Saved data entries
========================================
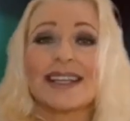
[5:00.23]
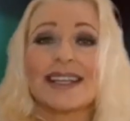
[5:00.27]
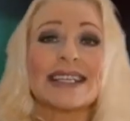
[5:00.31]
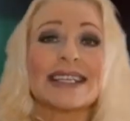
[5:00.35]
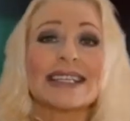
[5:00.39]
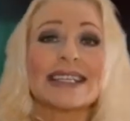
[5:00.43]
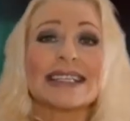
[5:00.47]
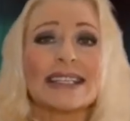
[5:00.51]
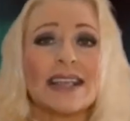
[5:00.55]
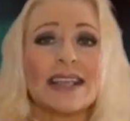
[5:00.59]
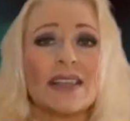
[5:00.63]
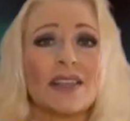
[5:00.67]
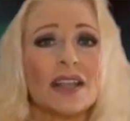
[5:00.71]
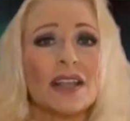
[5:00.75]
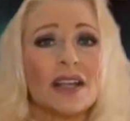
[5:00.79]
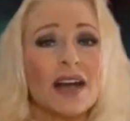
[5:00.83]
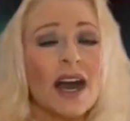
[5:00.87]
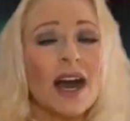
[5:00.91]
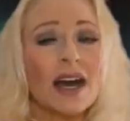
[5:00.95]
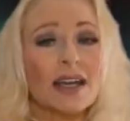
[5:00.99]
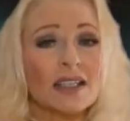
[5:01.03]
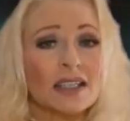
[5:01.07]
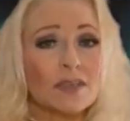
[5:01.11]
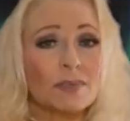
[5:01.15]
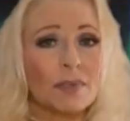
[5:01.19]
is the
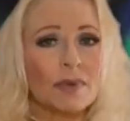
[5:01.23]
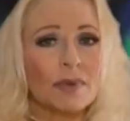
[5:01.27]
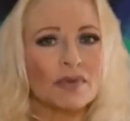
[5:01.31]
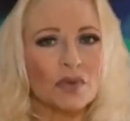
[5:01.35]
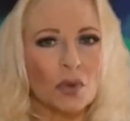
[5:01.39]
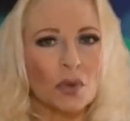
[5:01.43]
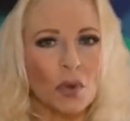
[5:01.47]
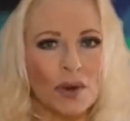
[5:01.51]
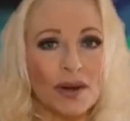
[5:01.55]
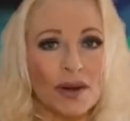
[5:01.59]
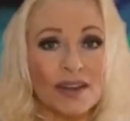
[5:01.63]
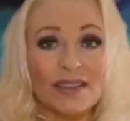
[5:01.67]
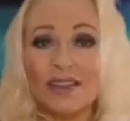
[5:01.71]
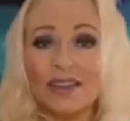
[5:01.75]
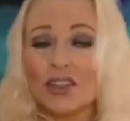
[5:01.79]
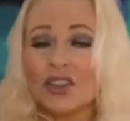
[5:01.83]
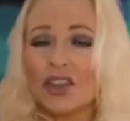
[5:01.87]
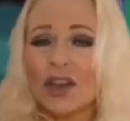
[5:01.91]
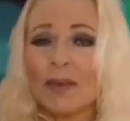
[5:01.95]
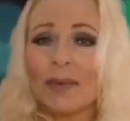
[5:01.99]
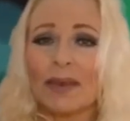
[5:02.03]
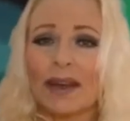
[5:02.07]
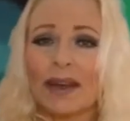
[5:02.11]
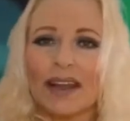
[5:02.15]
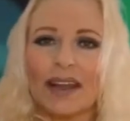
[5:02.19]
cusp of Taurus and
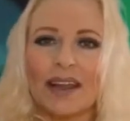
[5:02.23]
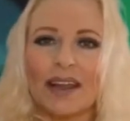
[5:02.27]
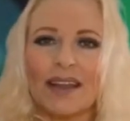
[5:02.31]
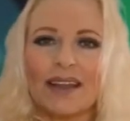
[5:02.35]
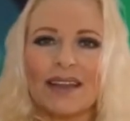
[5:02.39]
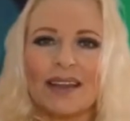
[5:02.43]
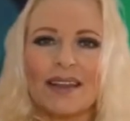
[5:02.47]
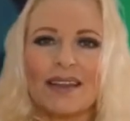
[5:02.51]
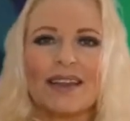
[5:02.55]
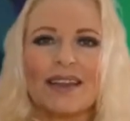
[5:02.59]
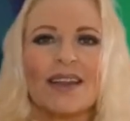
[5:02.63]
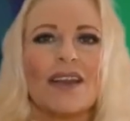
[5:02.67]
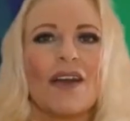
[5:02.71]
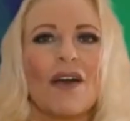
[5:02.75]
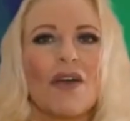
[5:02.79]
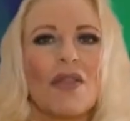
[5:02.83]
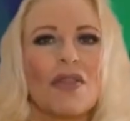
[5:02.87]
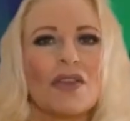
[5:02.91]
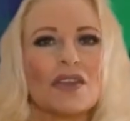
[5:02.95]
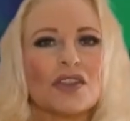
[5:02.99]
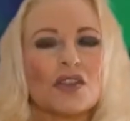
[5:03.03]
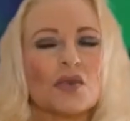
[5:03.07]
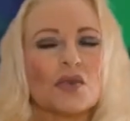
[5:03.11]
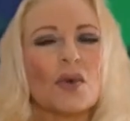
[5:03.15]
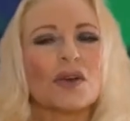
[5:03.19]
Gemini.
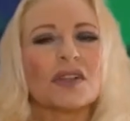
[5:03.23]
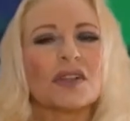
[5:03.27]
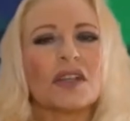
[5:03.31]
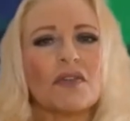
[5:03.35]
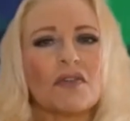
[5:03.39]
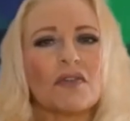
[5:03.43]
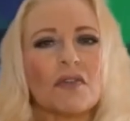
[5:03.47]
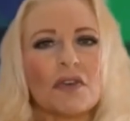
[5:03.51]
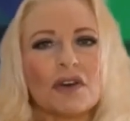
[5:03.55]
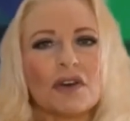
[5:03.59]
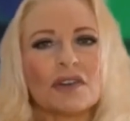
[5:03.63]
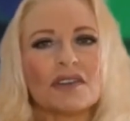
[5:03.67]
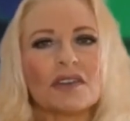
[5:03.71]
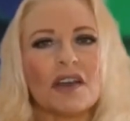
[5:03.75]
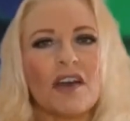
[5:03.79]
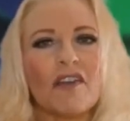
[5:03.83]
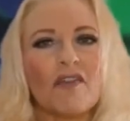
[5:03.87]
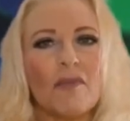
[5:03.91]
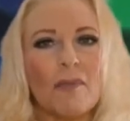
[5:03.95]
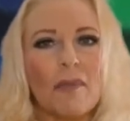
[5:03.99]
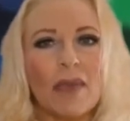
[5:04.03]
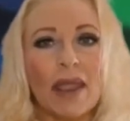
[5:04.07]
The 21st of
========================================
§ **Required work**: Pictures aside, reproduce all of the data exactly.

§ **Task response**:
[5:00.23]
[5:00.27]
[5:00.31]
[5:00.35]
[5:00.39]
[5:00.43]
[5:00.47]
[5:00.51]
[5:00.55]
[5:00.59]
[5:00.63]
[5:00.67]
[5:00.71]
[5:00.75]
[5:00.79]
[5:00.83]
[5:00.87]
[5:00.91]
[5:00.95]
[5:00.99]
[5:01.03]
[5:01.07]
[5:01.11]
[5:01.15]
[5:01.19]
is the
[5:01.23]
[5:01.27]
[5:01.31]
[5:01.35]
[5:01.39]
[5:01.43]
[5:01.47]
[5:01.51]
[5:01.55]
[5:01.59]
[5:01.63]
[5:01.67]
[5:01.71]
[5:01.75]
[5:01.79]
[5:01.83]
[5:01.87]
[5:01.91]
[5:01.95]
[5:01.99]
[5:02.03]
[5:02.07]
[5:02.11]
[5:02.15]
[5:02.19]
cusp of Taurus and
[5:02.23]
[5:02.27]
[5:02.31]
[5:02.35]
[5:02.39]
[5:02.43]
[5:02.47]
[5:02.51]
[5:02.55]
[5:02.59]
[5:02.63]
[5:02.67]
[5:02.71]
[5:02.75]
[5:02.79]
[5:02.83]
[5:02.87]
[5:02.91]
[5:02.95]
[5:02.99]
[5:03.03]
[5:03.07]
[5:03.11]
[5:03.15]
[5:03.19]
Gemini.
[5:03.23]
[5:03.27]
[5:03.31]
[5:03.35]
[5:03.39]
[5:03.43]
[5:03.47]
[5:03.51]
[5:03.55]
[5:03.59]
[5:03.63]
[5:03.67]
[5:03.71]
[5:03.75]
[5:03.79]
[5:03.83]
[5:03.87]
[5:03.91]
[5:03.95]
[5:03.99]
[5:04.03]
[5:04.07]
The 21st of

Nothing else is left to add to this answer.